Output the listing exactly, without its pictures.

BEGIN

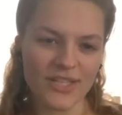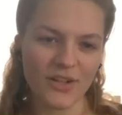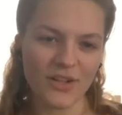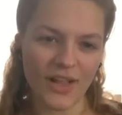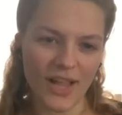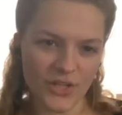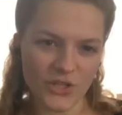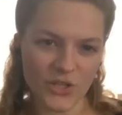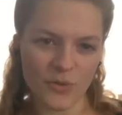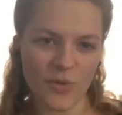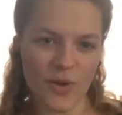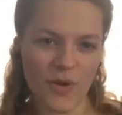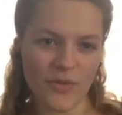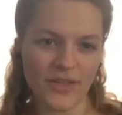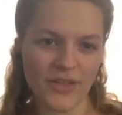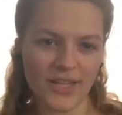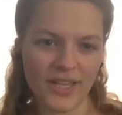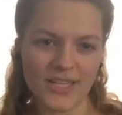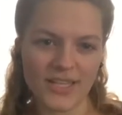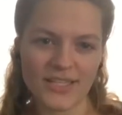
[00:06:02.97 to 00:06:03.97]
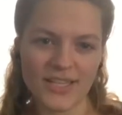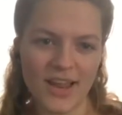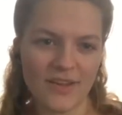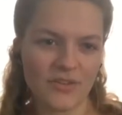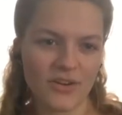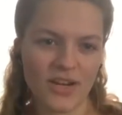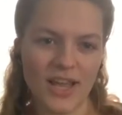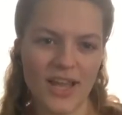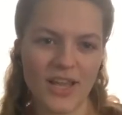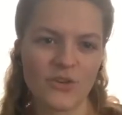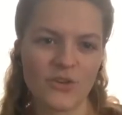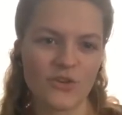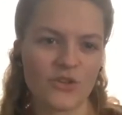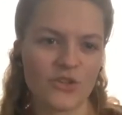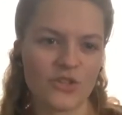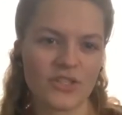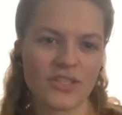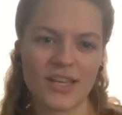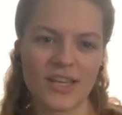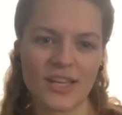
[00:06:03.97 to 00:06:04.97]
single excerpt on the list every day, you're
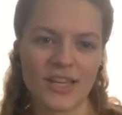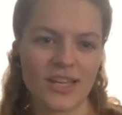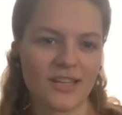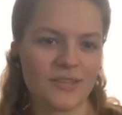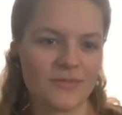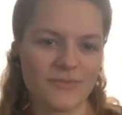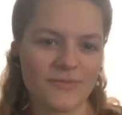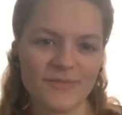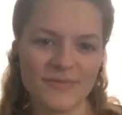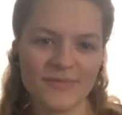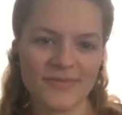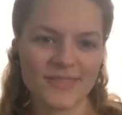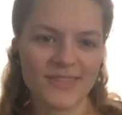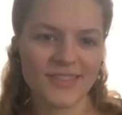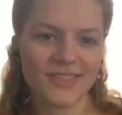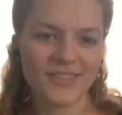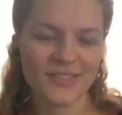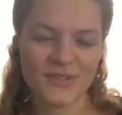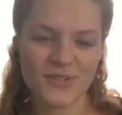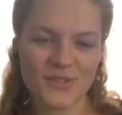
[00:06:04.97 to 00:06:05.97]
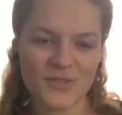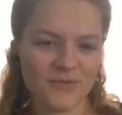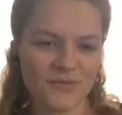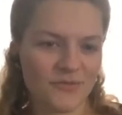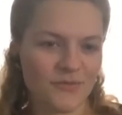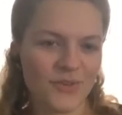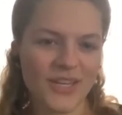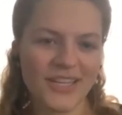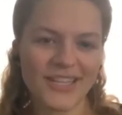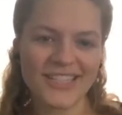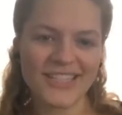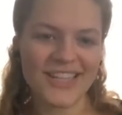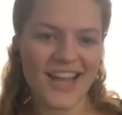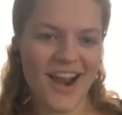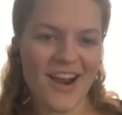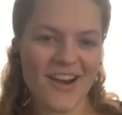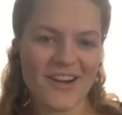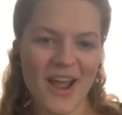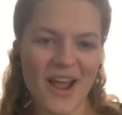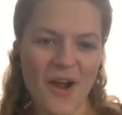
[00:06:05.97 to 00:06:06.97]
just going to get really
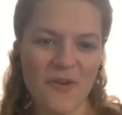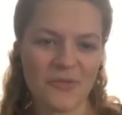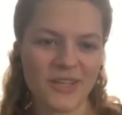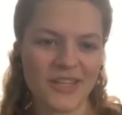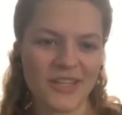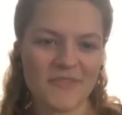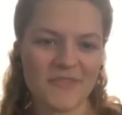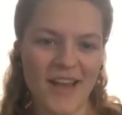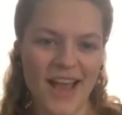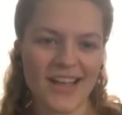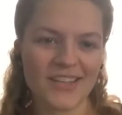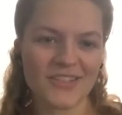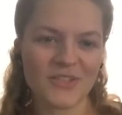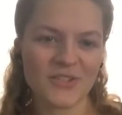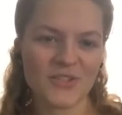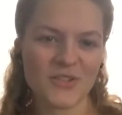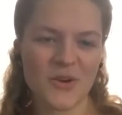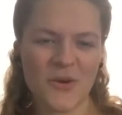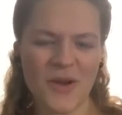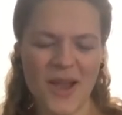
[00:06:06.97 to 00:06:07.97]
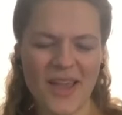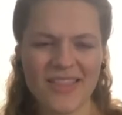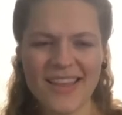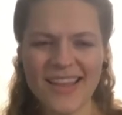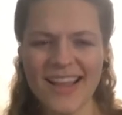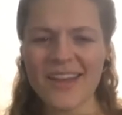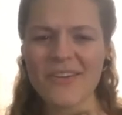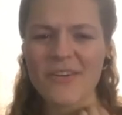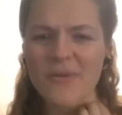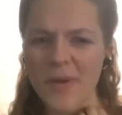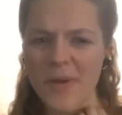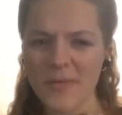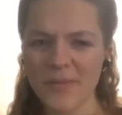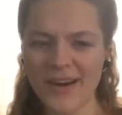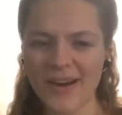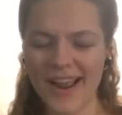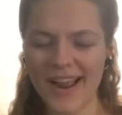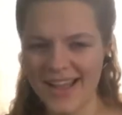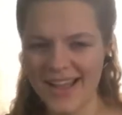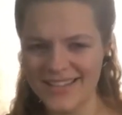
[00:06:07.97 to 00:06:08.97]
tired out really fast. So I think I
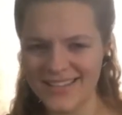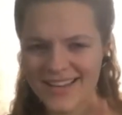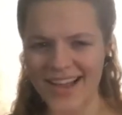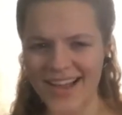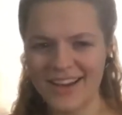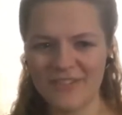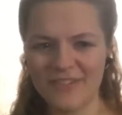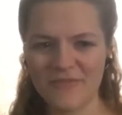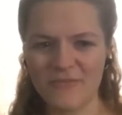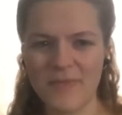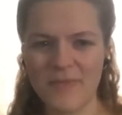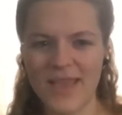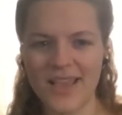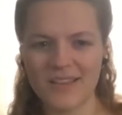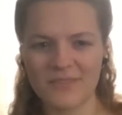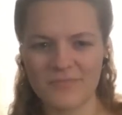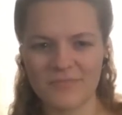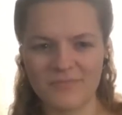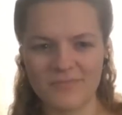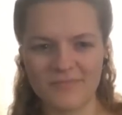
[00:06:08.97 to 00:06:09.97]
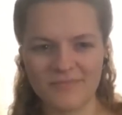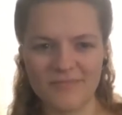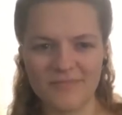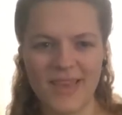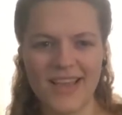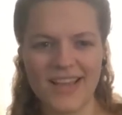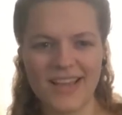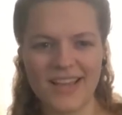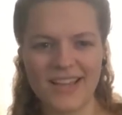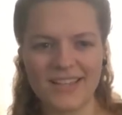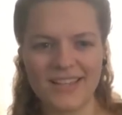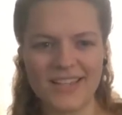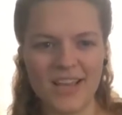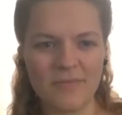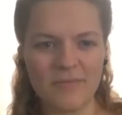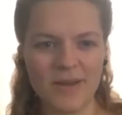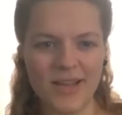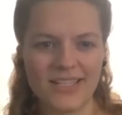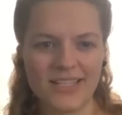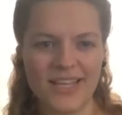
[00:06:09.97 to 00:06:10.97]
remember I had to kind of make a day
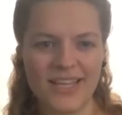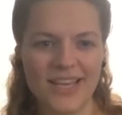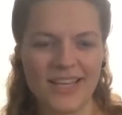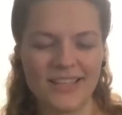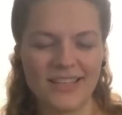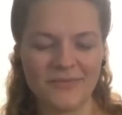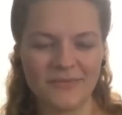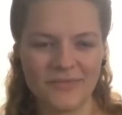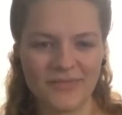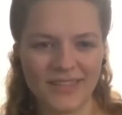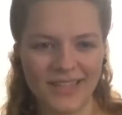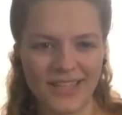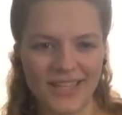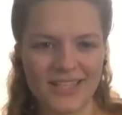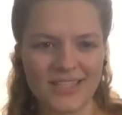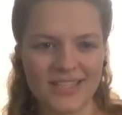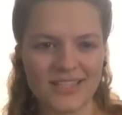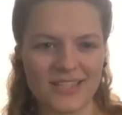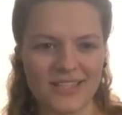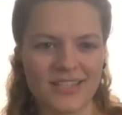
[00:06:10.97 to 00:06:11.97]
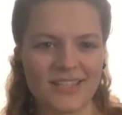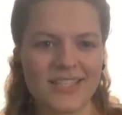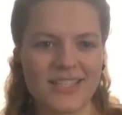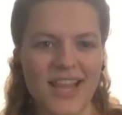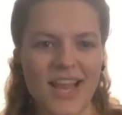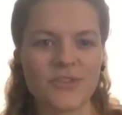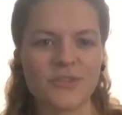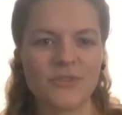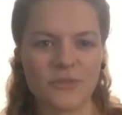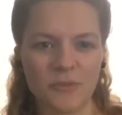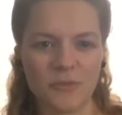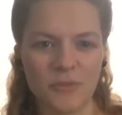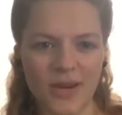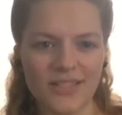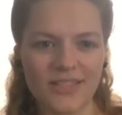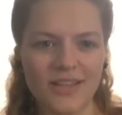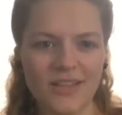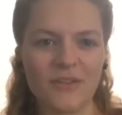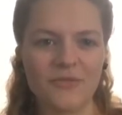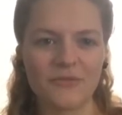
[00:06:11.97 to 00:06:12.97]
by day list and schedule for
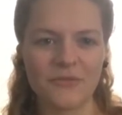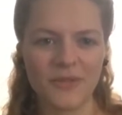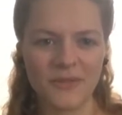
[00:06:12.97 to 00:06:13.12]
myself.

END

Expected output:
[00:06:02.97 to 00:06:03.97]
[00:06:03.97 to 00:06:04.97]
single excerpt on the list every day, you're
[00:06:04.97 to 00:06:05.97]
[00:06:05.97 to 00:06:06.97]
just going to get really
[00:06:06.97 to 00:06:07.97]
[00:06:07.97 to 00:06:08.97]
tired out really fast. So I think I
[00:06:08.97 to 00:06:09.97]
[00:06:09.97 to 00:06:10.97]
remember I had to kind of make a day
[00:06:10.97 to 00:06:11.97]
[00:06:11.97 to 00:06:12.97]
by day list and schedule for
[00:06:12.97 to 00:06:13.12]
myself.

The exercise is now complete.